Lawyer T. Greg Doucette and mathematician Jason Miller have placed these clips into a public Google Sheet entitled “GeorgeFloyd Protest – police brutality videos on Twitter.” It contains links to at least 426 videos of police violence committed in cities across the United States.
“[The videos] come in from a variety of spots, but the vast majority are sent via DM. I’ve got nearly 1,000 unopened DMs at this point plus ppl I’ve already talked with sending me more,” Doucette told Vice News.
Doucette makes sure to verify the time and place of each video so he doesn’t re-circulate old footage from years ago.

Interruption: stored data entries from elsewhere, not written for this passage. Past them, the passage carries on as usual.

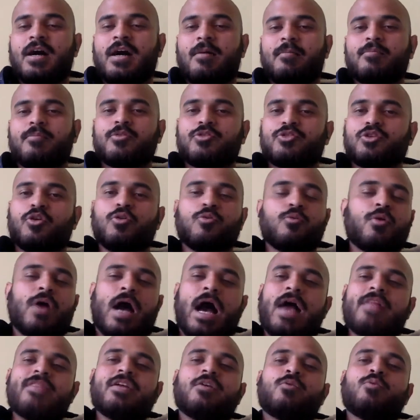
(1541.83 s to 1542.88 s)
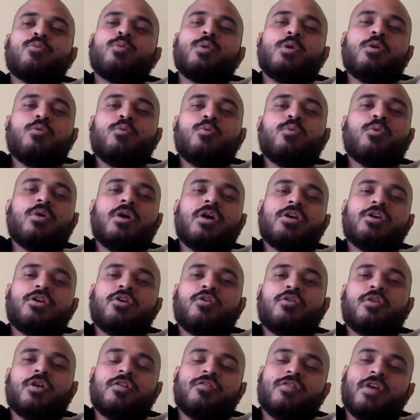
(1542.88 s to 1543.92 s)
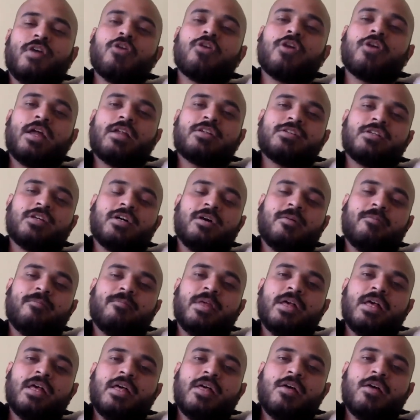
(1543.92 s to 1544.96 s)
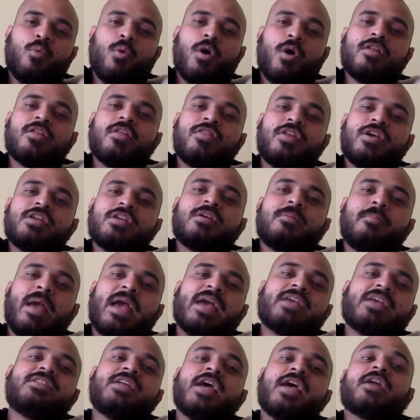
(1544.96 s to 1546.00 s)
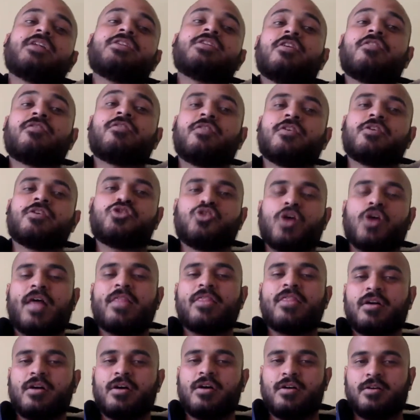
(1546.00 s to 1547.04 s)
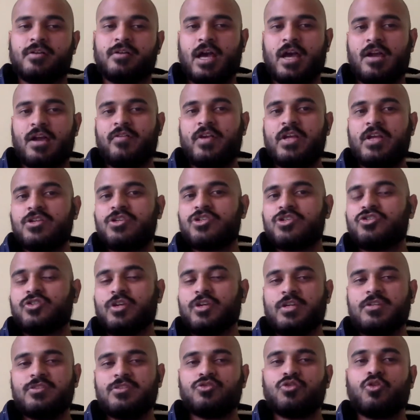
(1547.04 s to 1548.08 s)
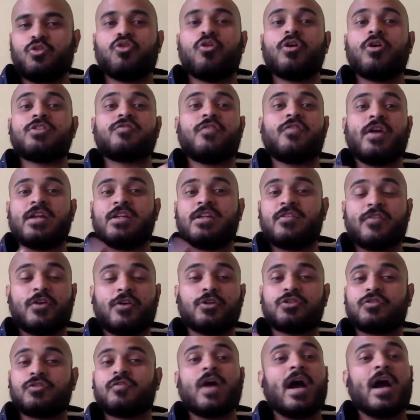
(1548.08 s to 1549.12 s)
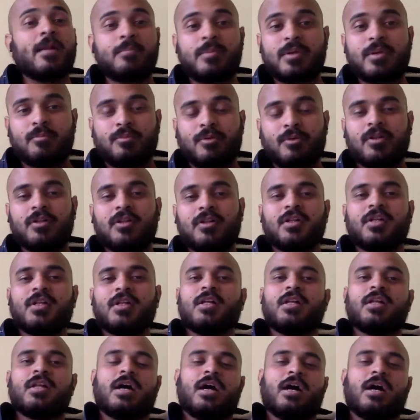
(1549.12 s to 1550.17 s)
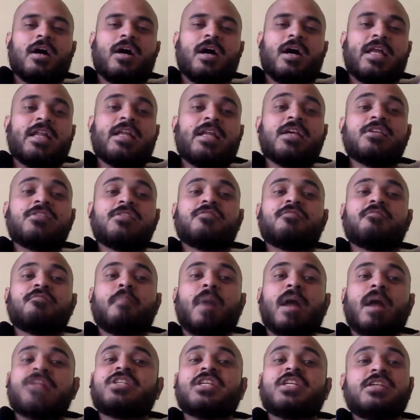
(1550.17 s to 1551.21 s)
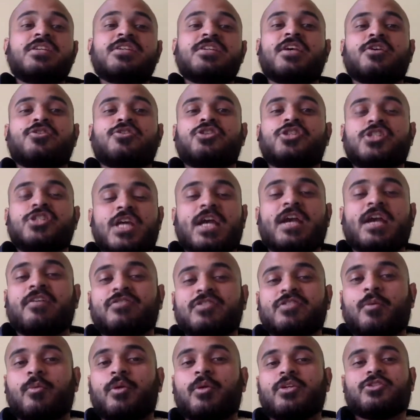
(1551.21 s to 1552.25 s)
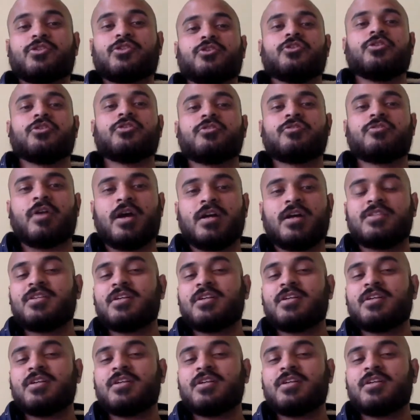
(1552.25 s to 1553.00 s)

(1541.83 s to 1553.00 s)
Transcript: So I think, if I look at one of the things that makes tech different to other kind of industries, so although it's very difficult to find people, it is much easier to check if someone is good, right?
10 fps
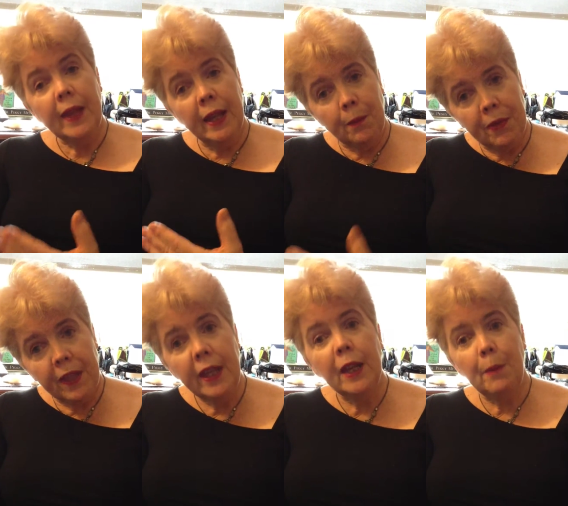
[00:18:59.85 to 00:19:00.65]
and I'm
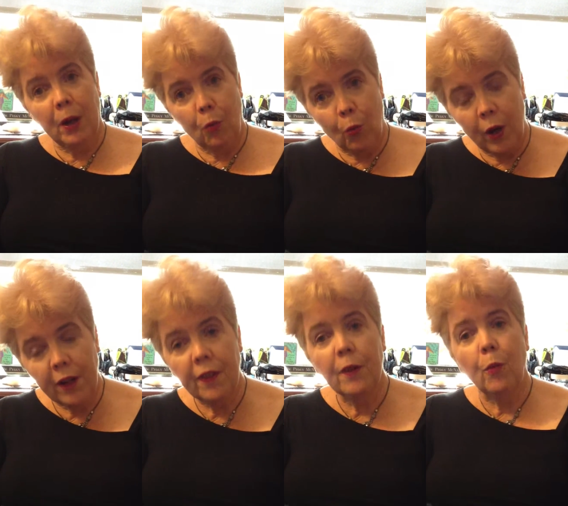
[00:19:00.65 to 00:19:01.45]
thinking about what
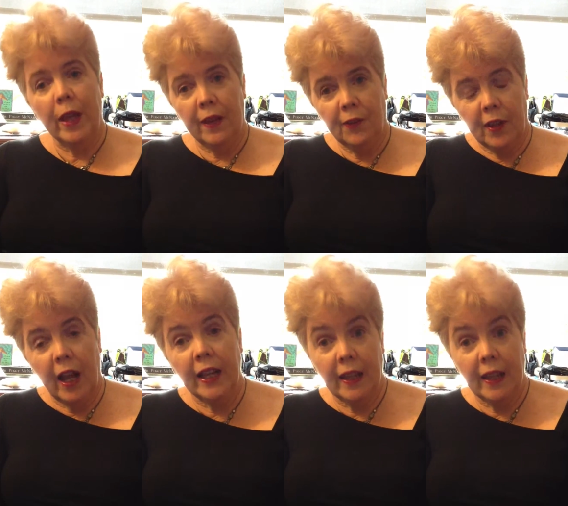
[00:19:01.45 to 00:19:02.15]
are the ways that I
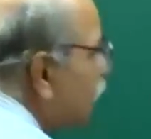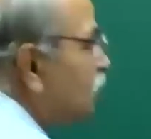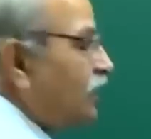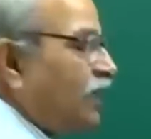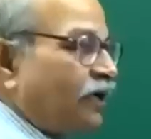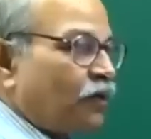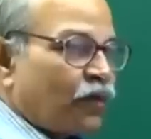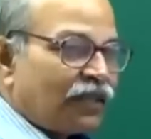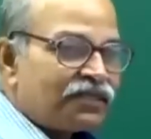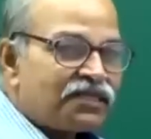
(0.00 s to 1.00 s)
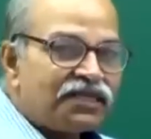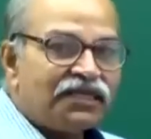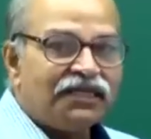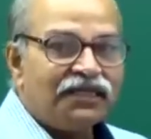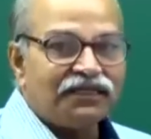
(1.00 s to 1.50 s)
Now, a
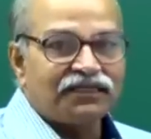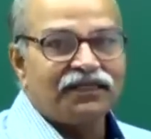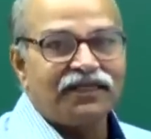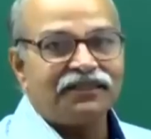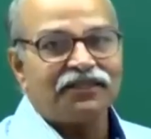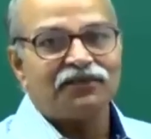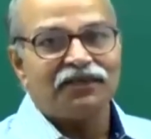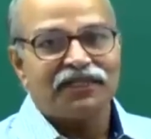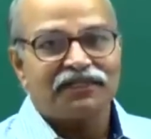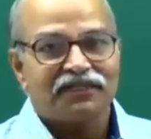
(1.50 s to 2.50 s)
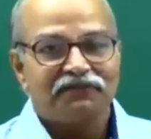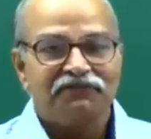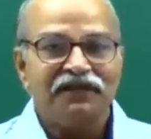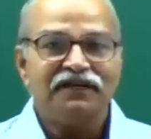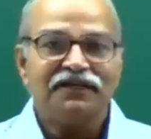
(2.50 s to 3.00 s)
quantity related to electric
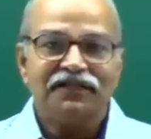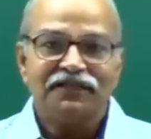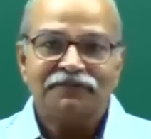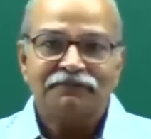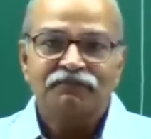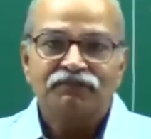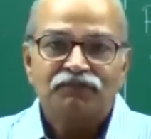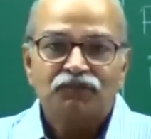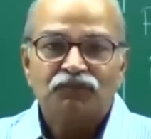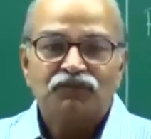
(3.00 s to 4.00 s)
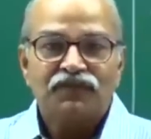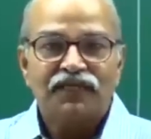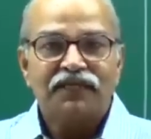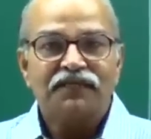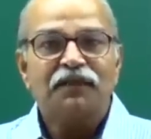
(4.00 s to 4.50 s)
field is
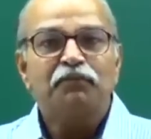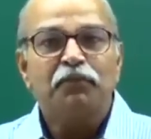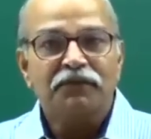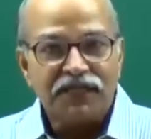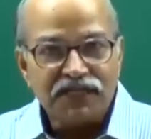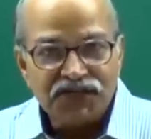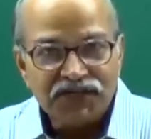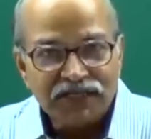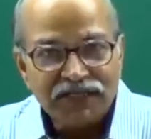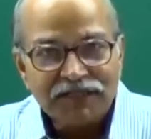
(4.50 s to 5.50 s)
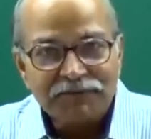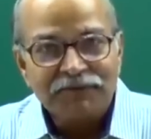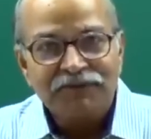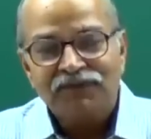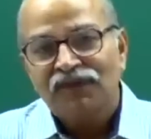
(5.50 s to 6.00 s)
electric potential
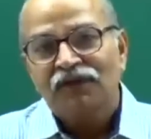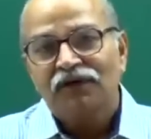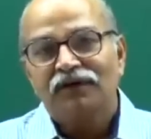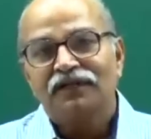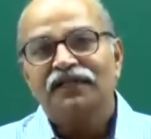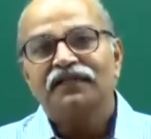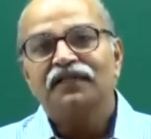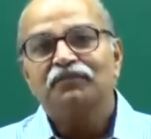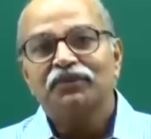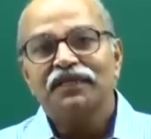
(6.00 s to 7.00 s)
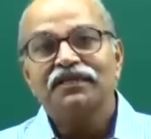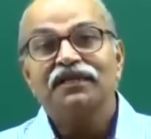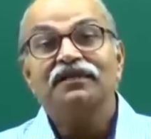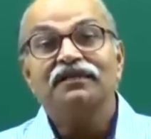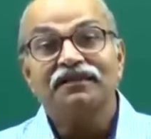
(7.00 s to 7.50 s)
or electric
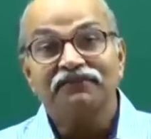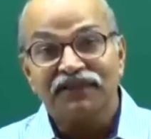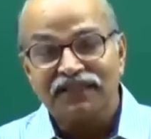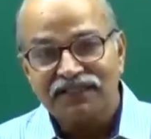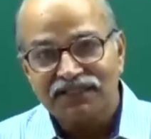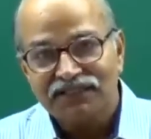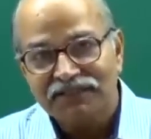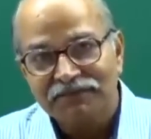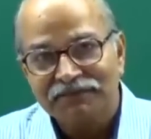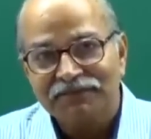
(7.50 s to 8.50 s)
potential difference.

The importance of cataloging such videos is that they counter police narratives about police being provoked into violence or lies about protestors being injured after “tripping” or “resisting arrest.” After all, if it weren’t for the now-viral video of George Floyd having his neck kneeled on by police, the national public might not be rallying in such large numbers in the first place.
“I’m a political “anti-state” conservative, and police brutality angers me on a visceral level,” Doucette said. “People need to understand that what they’re seeing now is *normal.* It happens several times a week, every week, every year, for years now. It’s not a one-off; it’s cultural rot and flagrant lawlessness.”
Police attacks against journalists have also been increasing since the Floyd protests began. The American Civil Liberties Union (ACLU) is now suing on behalf of journalists assaulted by police. In 2018, the U.S. was named as one of the top five most dangerous countries for journalists to work by the organization Journalists Without Borders.